[HalideIR] Enhance For

lixiaoquan · May 21, 2019, 1:44am

There are some limitations of For now

start must be 0, which is limited by codegen_c
step of iterator always is 1

I’d suggested to enhance For to support this pattern:

__global__
void saxpy(int n, float a, float *x, float *y)
{
    for (int i = blockIdx.x * blockDim.x + threadIdx.x; 
         i < n; 
         i += blockDim.x * gridDim.x) 
      {
          y[i] = a * x[i] + y[i];
      }
}

@tqchen Do you think it is a good idea to support this kind of for expression in HalideIR? It’ll be helpful when we write some kernel with low level API

aca88 · May 21, 2019, 1:13pm

Is this really the case? codegen_c is only one of the many “backends” of TVM.
If I remember correctly, the For loops are normalized in the tvm.schedule.normalize() and it is (AFAIK) a simplification so that InferBound is easier.

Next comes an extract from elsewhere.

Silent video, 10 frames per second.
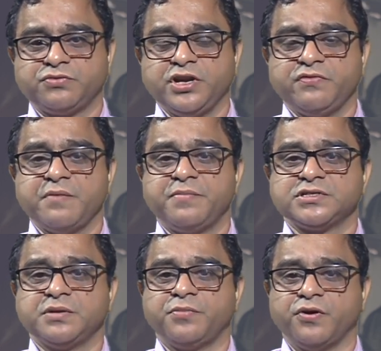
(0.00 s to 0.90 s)

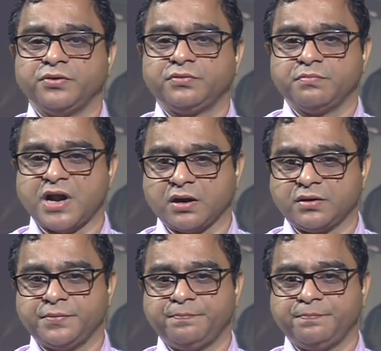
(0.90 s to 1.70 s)
25% point mark.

lixiaoquan · May 22, 2019, 3:25am

Yes, there is an assert there to make sure min starts at 0
https://github.com/dmlc/tvm/blob/b63267b92d942b9c64f814b73567b2fe908e67fb/src/codegen/codegen_c.cc#L826

What I mean is that it is not the place to put start to 0, but this check makes non-zero start not to work.

If ir_builder is used, there seems no normalization for this

tqchen · May 22, 2019, 5:31am

Most likely we can use the same normalized loop to represent the same program, and low level program optimizer will detect such loop and rewrites to the strided version

for ( int i = 0; i < extent; i ++) {
   y[i * stride + min] = a * x[i * stride + min]
}

aca88 · August 28, 2019, 9:16am

Would you mind giving your insights as to which “low level program optimizers” do this.

So do the LLVM mid-backends generally do this?
What about if we want to design a backend for a non-LLVM compilable HW target?

I am thinking that since the problem is due to normalization (required for other TVM routines), TVM could “denormalize” after.

lxwithgod · September 3, 2020, 8:34am

hi I check tvm source code，I never see blockDim.x,and gridDim.x I think loop fused is ok when loop start，cond and step is same.